---- Input data
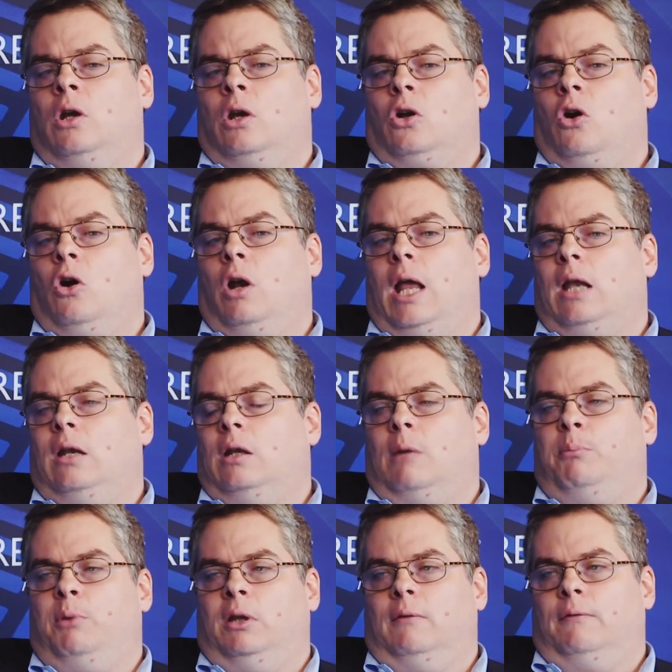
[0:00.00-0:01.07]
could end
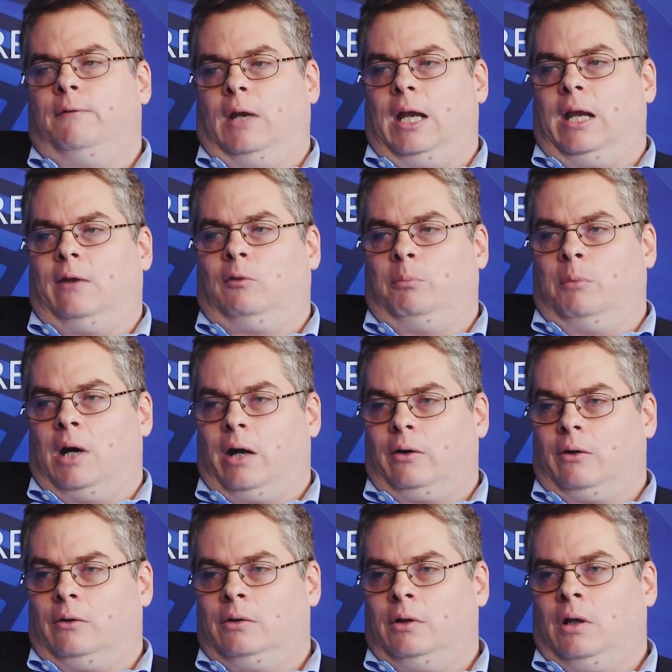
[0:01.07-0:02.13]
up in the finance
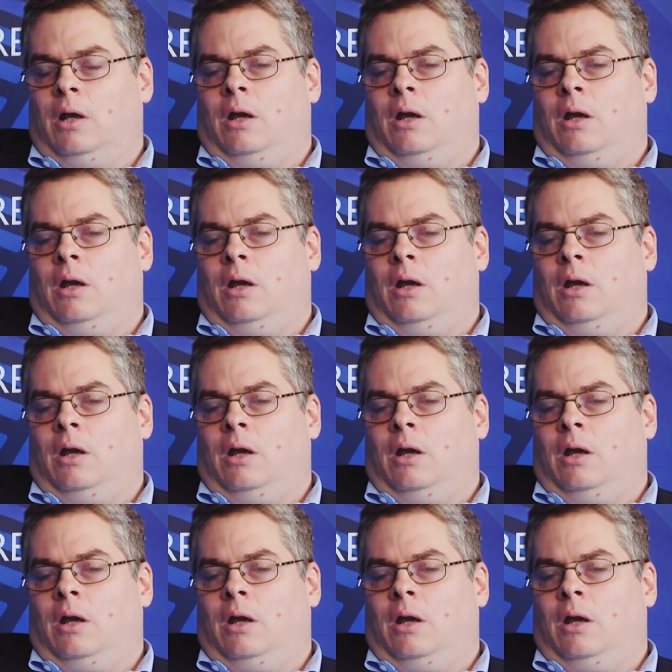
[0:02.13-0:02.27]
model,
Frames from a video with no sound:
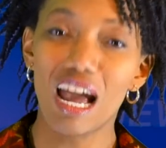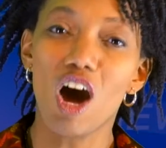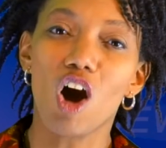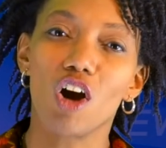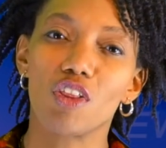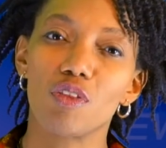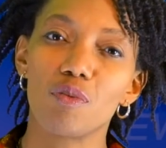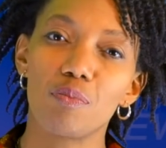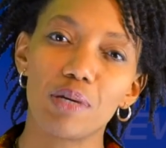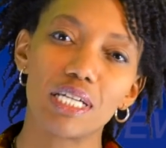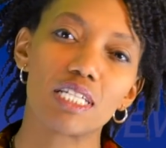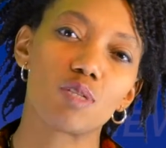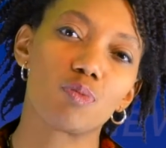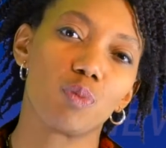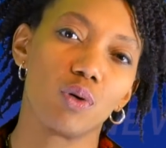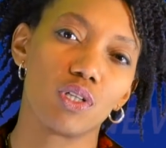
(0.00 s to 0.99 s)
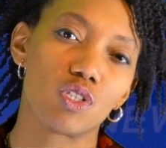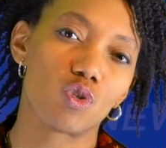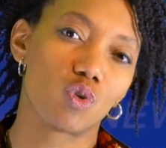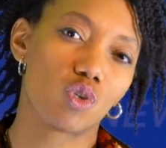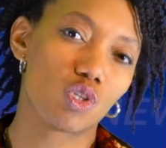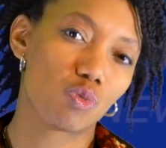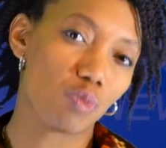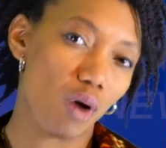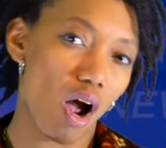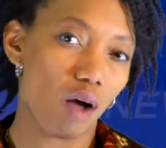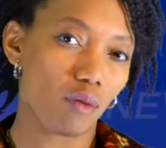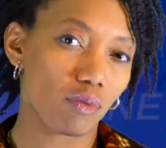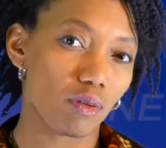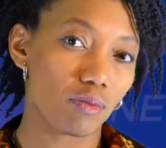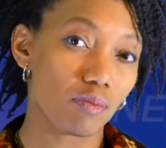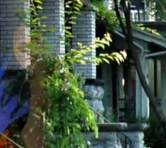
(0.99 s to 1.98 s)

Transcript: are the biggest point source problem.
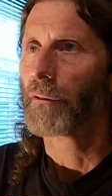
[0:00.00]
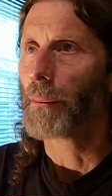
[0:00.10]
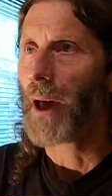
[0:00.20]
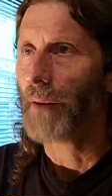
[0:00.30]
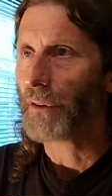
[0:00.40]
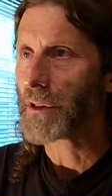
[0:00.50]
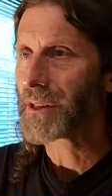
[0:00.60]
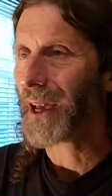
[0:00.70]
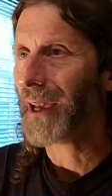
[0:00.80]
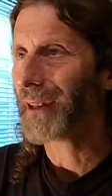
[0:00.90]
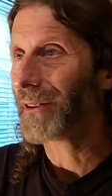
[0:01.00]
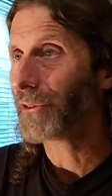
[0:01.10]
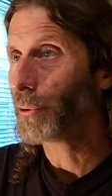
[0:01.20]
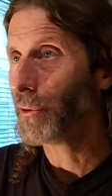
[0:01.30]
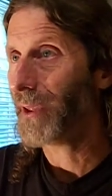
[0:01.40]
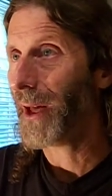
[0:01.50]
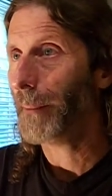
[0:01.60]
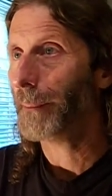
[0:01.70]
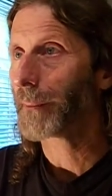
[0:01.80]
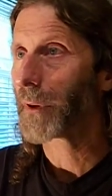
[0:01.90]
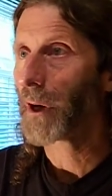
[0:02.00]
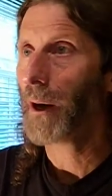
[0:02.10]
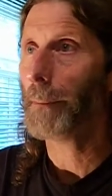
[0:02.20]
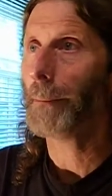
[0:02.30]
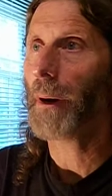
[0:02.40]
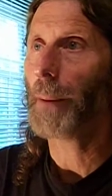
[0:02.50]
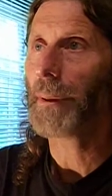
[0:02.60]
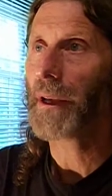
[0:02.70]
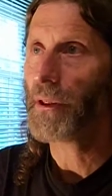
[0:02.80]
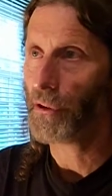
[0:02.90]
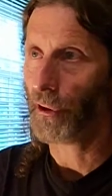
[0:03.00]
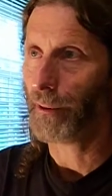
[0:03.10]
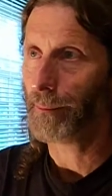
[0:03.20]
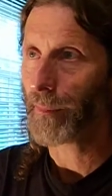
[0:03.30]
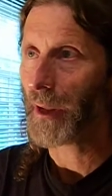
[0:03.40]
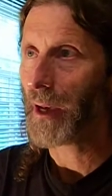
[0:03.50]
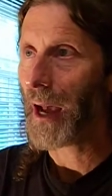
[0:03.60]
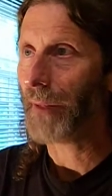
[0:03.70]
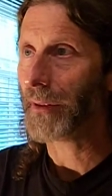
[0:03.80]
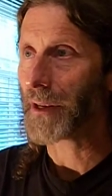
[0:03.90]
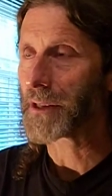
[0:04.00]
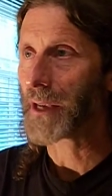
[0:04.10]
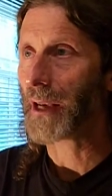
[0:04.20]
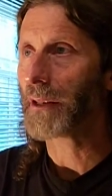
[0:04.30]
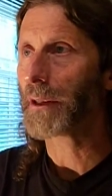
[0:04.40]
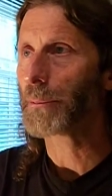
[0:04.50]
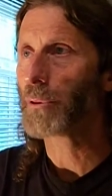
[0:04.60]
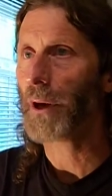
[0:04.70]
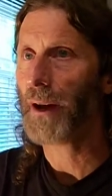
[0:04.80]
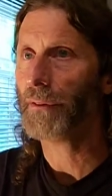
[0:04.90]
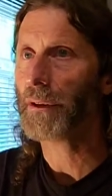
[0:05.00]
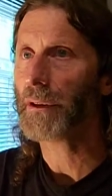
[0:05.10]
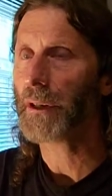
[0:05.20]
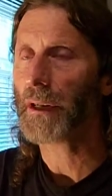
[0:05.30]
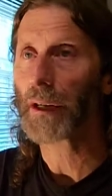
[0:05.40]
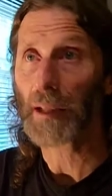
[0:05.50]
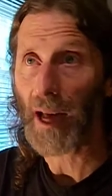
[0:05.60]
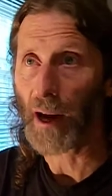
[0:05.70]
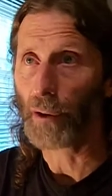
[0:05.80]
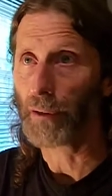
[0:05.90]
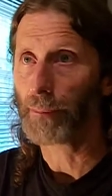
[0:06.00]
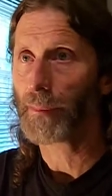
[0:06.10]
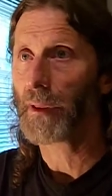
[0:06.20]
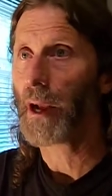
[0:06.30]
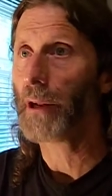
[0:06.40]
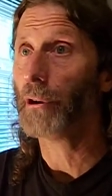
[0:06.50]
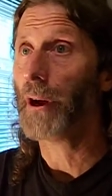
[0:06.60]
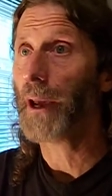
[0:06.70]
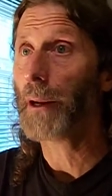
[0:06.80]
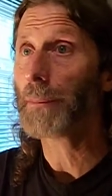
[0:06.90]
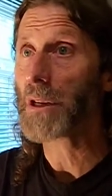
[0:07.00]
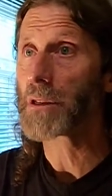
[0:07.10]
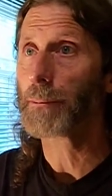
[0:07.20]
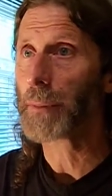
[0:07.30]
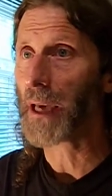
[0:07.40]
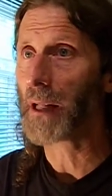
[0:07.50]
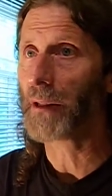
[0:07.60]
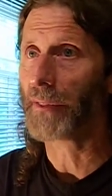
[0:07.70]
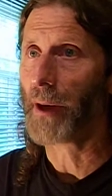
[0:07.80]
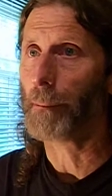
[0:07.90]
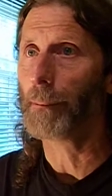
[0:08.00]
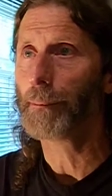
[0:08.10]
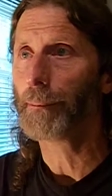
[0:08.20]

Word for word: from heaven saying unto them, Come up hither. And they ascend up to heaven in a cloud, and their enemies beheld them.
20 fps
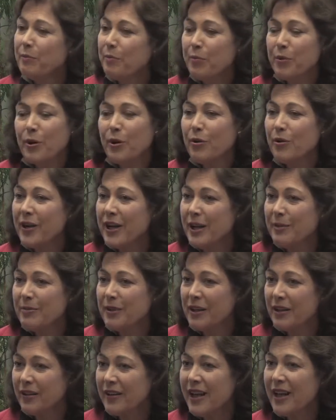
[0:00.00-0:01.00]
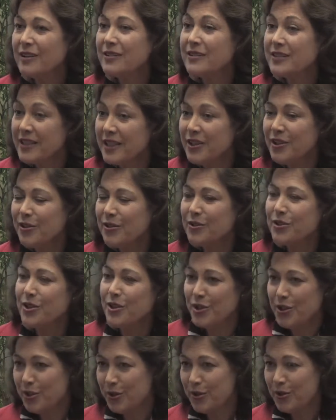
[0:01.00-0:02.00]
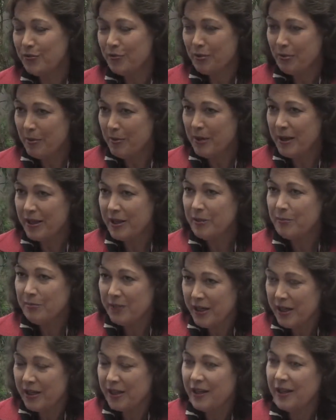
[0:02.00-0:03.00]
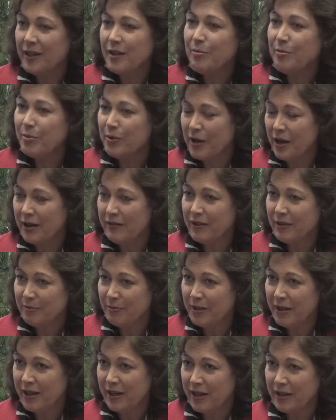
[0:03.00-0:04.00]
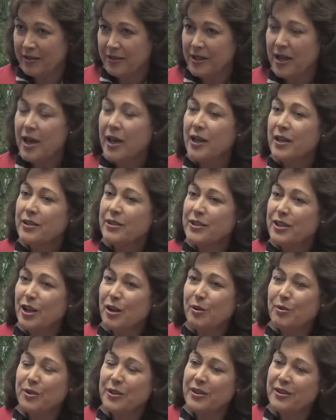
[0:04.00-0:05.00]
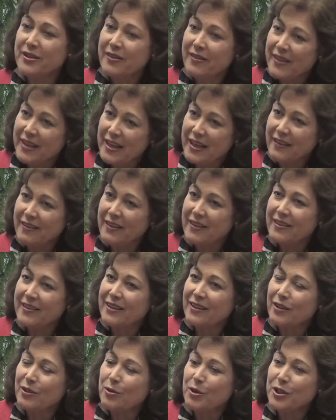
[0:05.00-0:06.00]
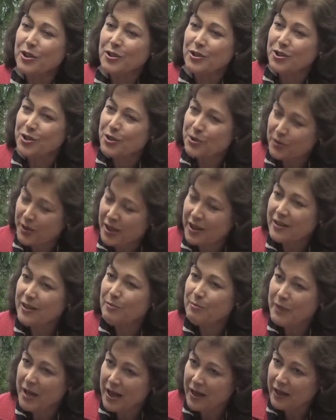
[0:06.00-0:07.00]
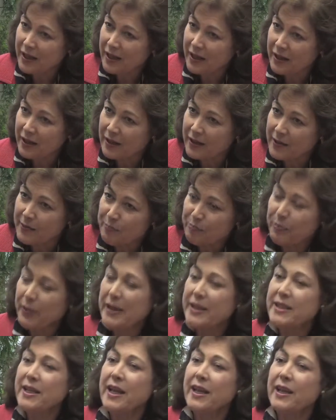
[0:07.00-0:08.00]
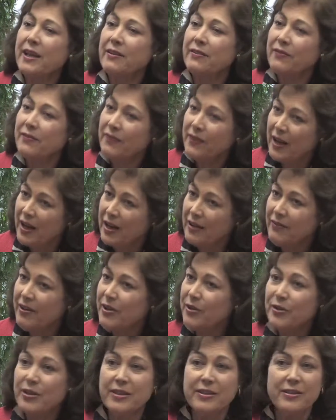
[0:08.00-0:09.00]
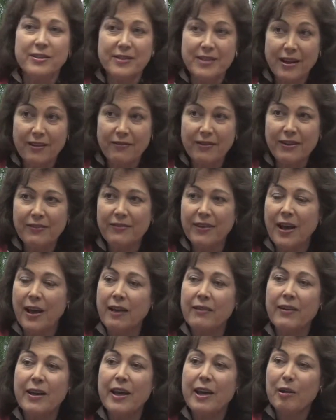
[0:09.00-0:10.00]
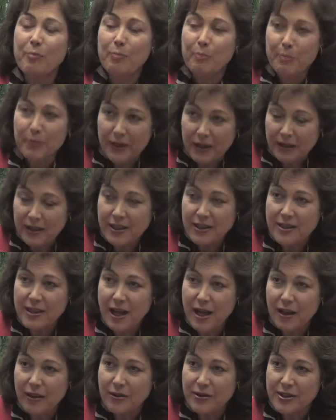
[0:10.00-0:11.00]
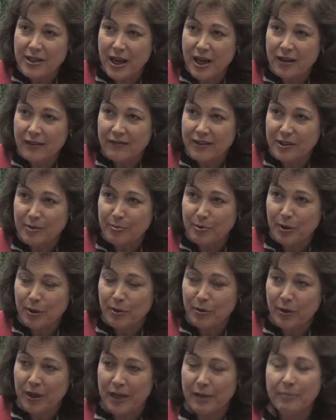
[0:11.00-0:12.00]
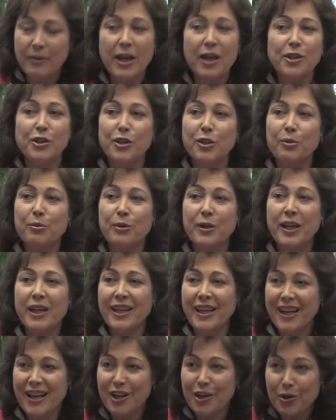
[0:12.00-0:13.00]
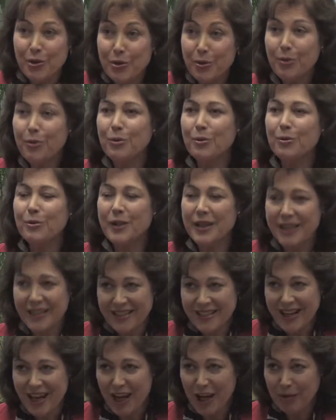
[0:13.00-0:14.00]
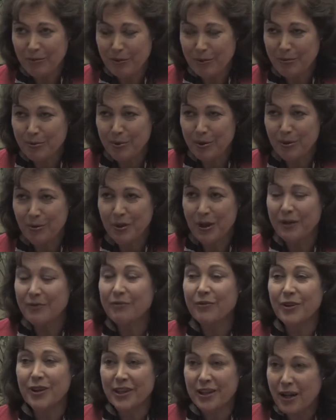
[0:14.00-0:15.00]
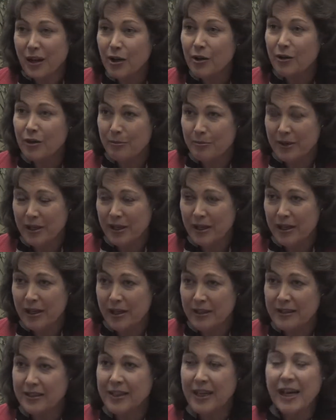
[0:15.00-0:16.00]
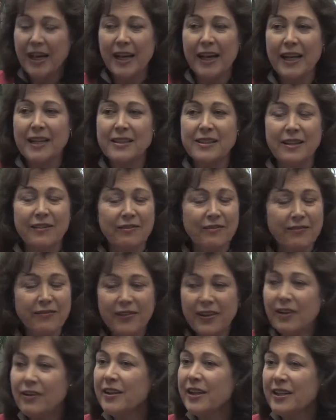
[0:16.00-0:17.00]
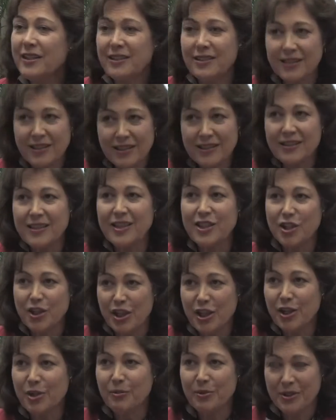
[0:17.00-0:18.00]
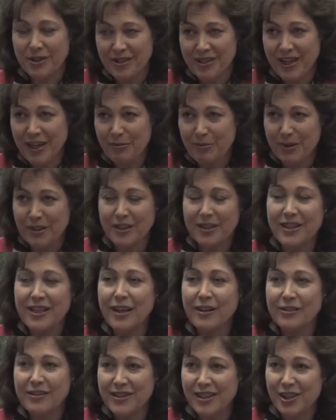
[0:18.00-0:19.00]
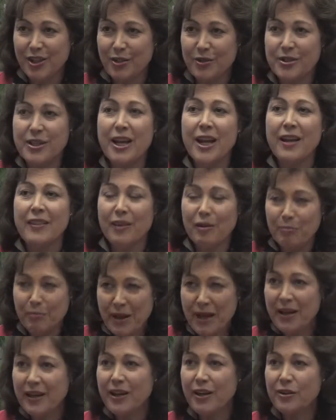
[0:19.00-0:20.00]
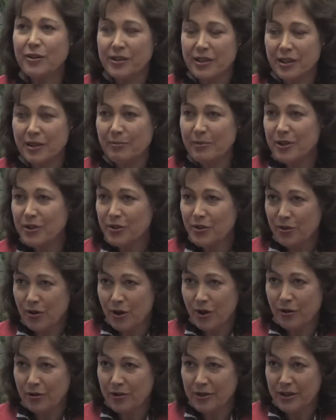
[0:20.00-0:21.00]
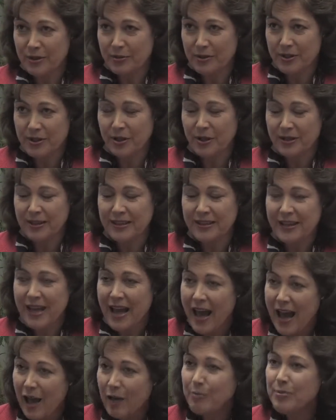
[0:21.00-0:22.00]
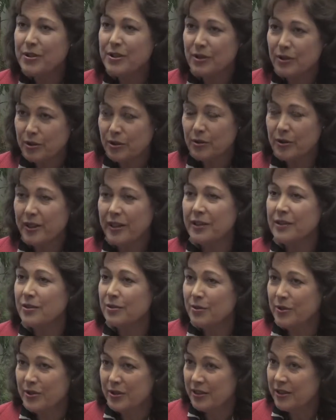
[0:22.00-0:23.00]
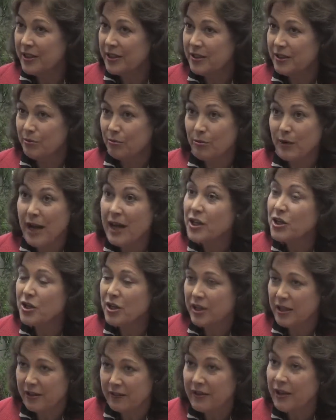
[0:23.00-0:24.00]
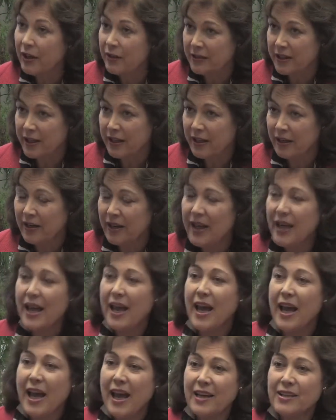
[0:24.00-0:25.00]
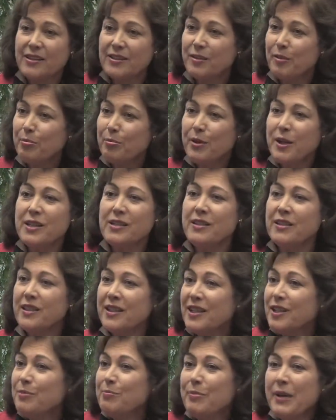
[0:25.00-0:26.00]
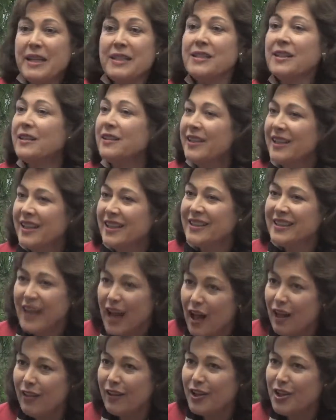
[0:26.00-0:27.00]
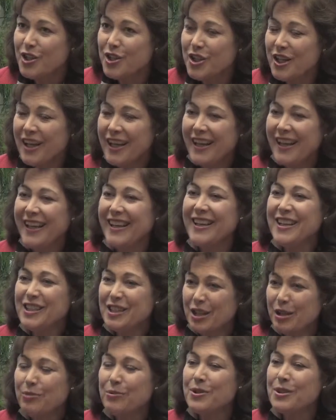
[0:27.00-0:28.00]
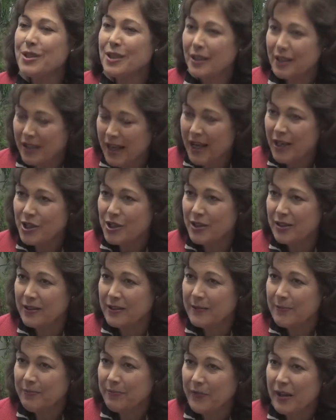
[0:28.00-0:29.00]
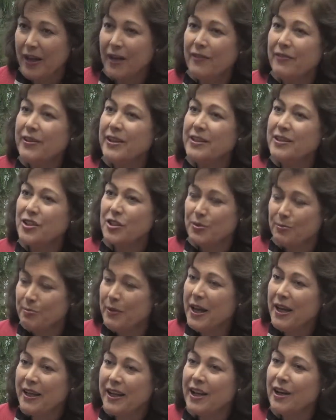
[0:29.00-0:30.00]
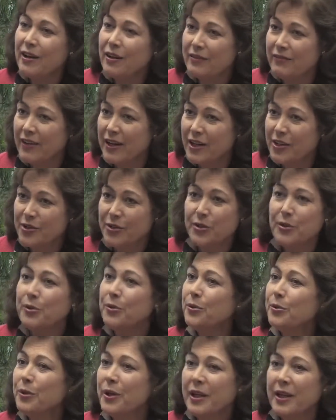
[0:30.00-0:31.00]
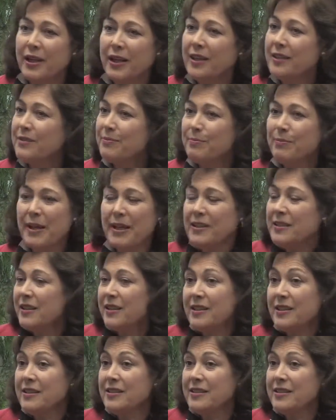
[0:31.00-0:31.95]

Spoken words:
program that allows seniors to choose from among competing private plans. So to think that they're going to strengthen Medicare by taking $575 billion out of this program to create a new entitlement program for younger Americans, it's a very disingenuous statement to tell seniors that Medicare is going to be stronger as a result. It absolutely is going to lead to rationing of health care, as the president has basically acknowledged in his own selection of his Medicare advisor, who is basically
--------
◆ **Action item**
In the records above, find the line that contains "[0:27.00-0:28.00]" and repeat exactly that line and all lines after it to the end. Do not include pictures.

◆ **Answer for this exercise**
[0:27.00-0:28.00]
[0:28.00-0:29.00]
[0:29.00-0:30.00]
[0:30.00-0:31.00]
[0:31.00-0:31.95]

Spoken words:
program that allows seniors to choose from among competing private plans. So to think that they're going to strengthen Medicare by taking $575 billion out of this program to create a new entitlement program for younger Americans, it's a very disingenuous statement to tell seniors that Medicare is going to be stronger as a result. It absolutely is going to lead to rationing of health care, as the president has basically acknowledged in his own selection of his Medicare advisor, who is basically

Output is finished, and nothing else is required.